The two things in particular that stand out to me from all this are:
1. They are at least publicly declaring their intention to make ROCm a player in AI/ML. Previously there was at least a perception (and quite possibly a reality) that ROCm was more focused on other HPC workloads and not really AI / ML. AMD seems committed to changing that.
2. It seems that they are finally serious about getting ROCm working on their consumer Radeon cards. Even though 5.6 didn't include the long hoped-for announcement of such support, the blog post they put out did at least officially declare their intent to do so in a release this fall. And maybe more to the point, the batch of changes in 5.6 did actually include some fixes for problems encountered running on Radeon cards, even though they aren't yet officially listed as supported.
On my projects it kind of works. Given the usual driver installing work. Depending on the card you'd have to use some env flags like HSA_OVERRIDE_GFX_VERSION to make it not crash.
On an MI250+ system or other similar architectures that mirror what El-Capitan is going to look like, ROCm is stable and there are pytorch + cupy backends for it. It mostly just works. If you have custom kernels as part of your pipeline you'd need to convert them from CUDA to HIP though.
If you're looking for something on AMD consumer cards...then you have to keep waiting.
obviously not there yet, otherwise AMD stock will be doubled.
A recent latent.space podcast with geohot discusses a lot of related information; his approach to using AMD and the challenges of getting ML to work on anything other than NVidia.
I've been waiting years and will wait more for PyTorch etc to work under Mesa rather than install RocM
Mesa is a 3D lib for GPU rendering, does it do compute like what Nvidia's GPU does? we're talking about Mesa has its own small kernels that run matrix muts in parallel at scale.
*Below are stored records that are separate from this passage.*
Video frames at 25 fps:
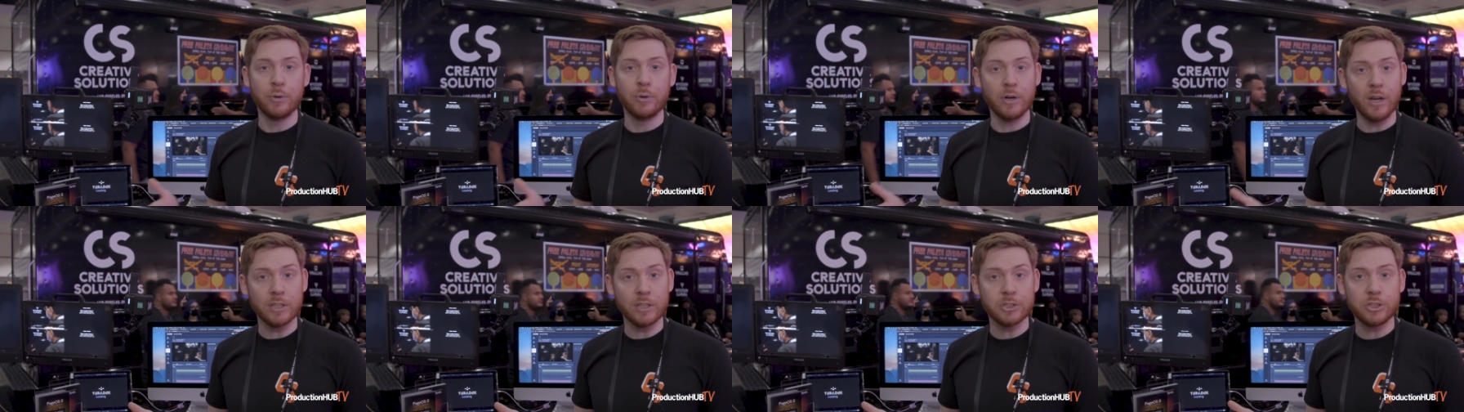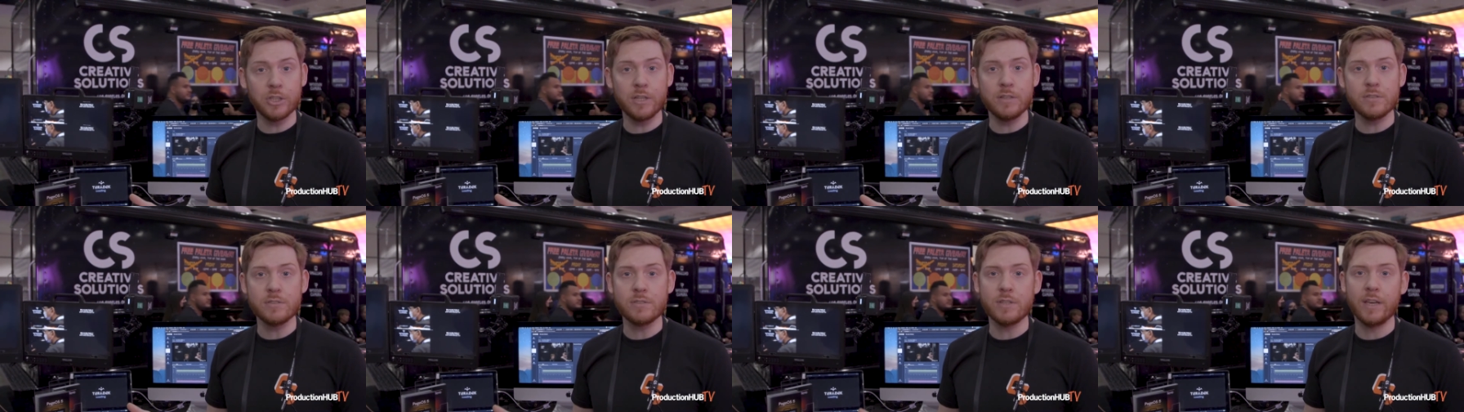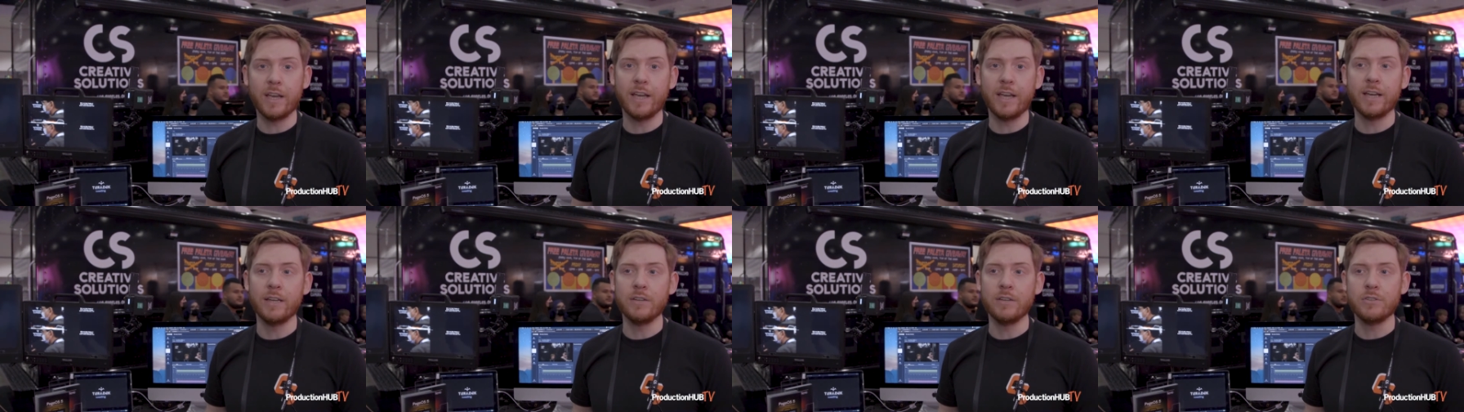
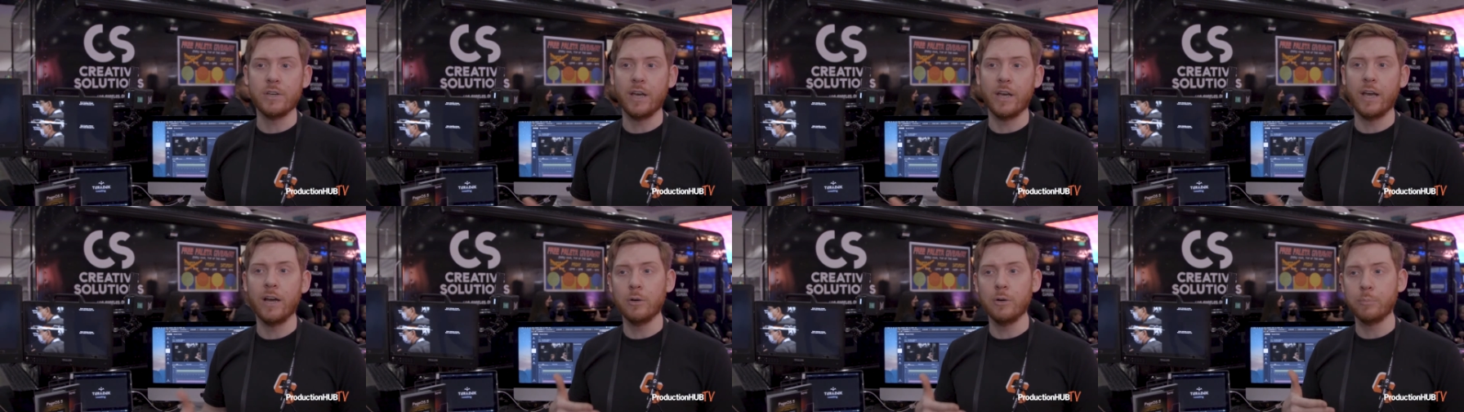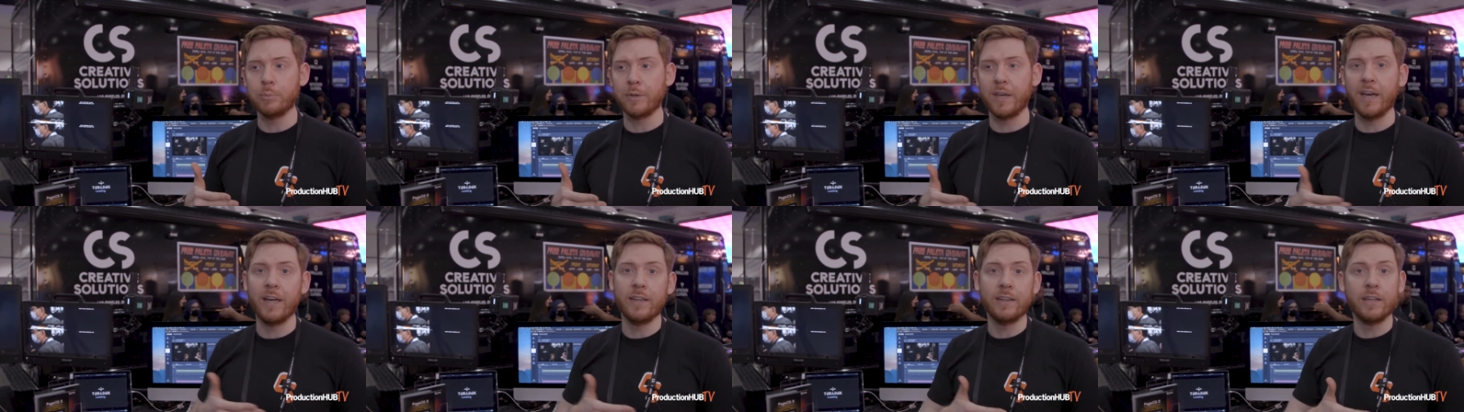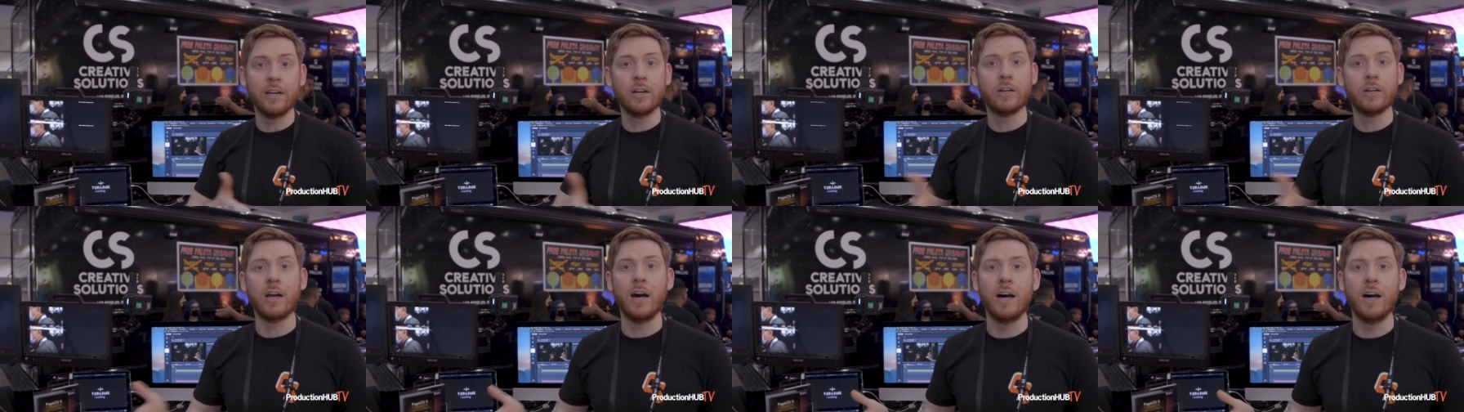productions and to help
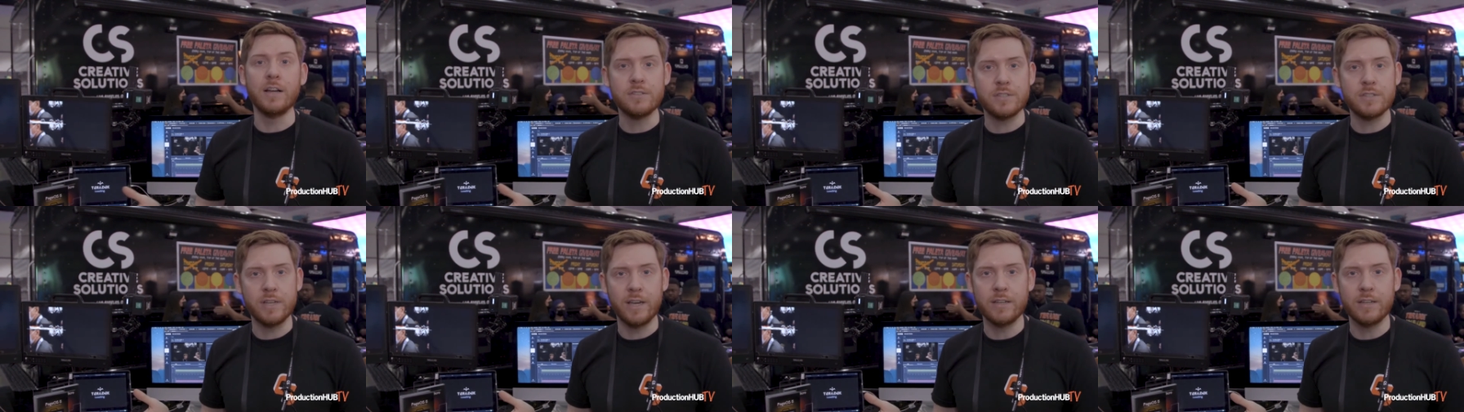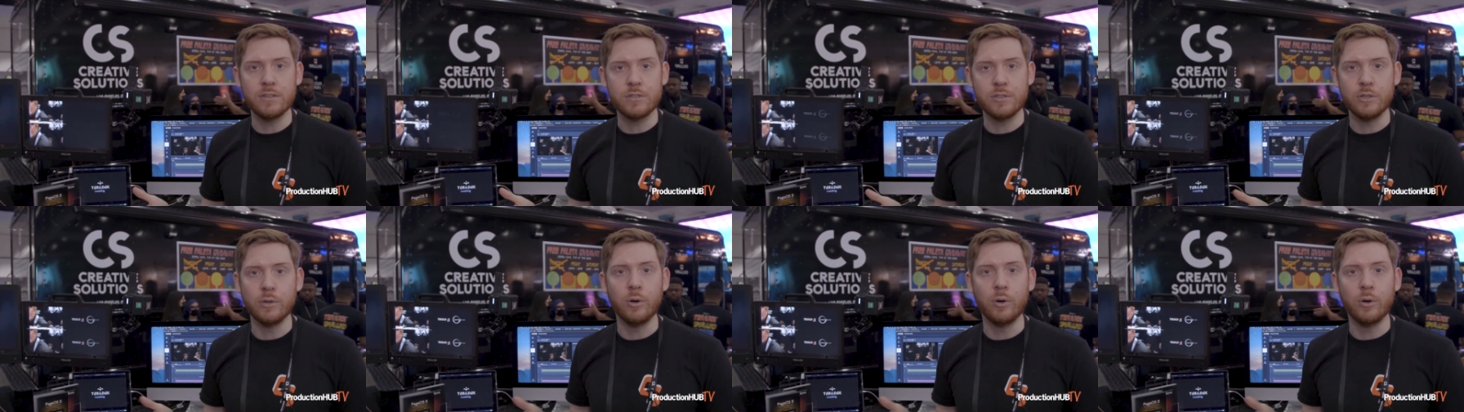get their content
As far as I can tell, Mesa at the moment is not going to work for any ML framework like pytorch etc.
Mesa advertises support for OpenCL[1], so the idea of using it as an ML backend isn't ridiculous. But I can't speak to whether or not anybody has actually tried to make that work, or where it stands.
I think OpenCL lost the battle in ML era, CUDA crashed it, followed by newcomers like SYCL and ROCm these days.
Oh yeah. I didn't mean to suggest this as something anybody would want to do for any kind of serious use. Just pointing out that, in the abstract, the idea of doing it isn't totally ridiculous.
Is this real? is ROCm not horrible to use now? Anybody using it rn, if so what card and how is it working?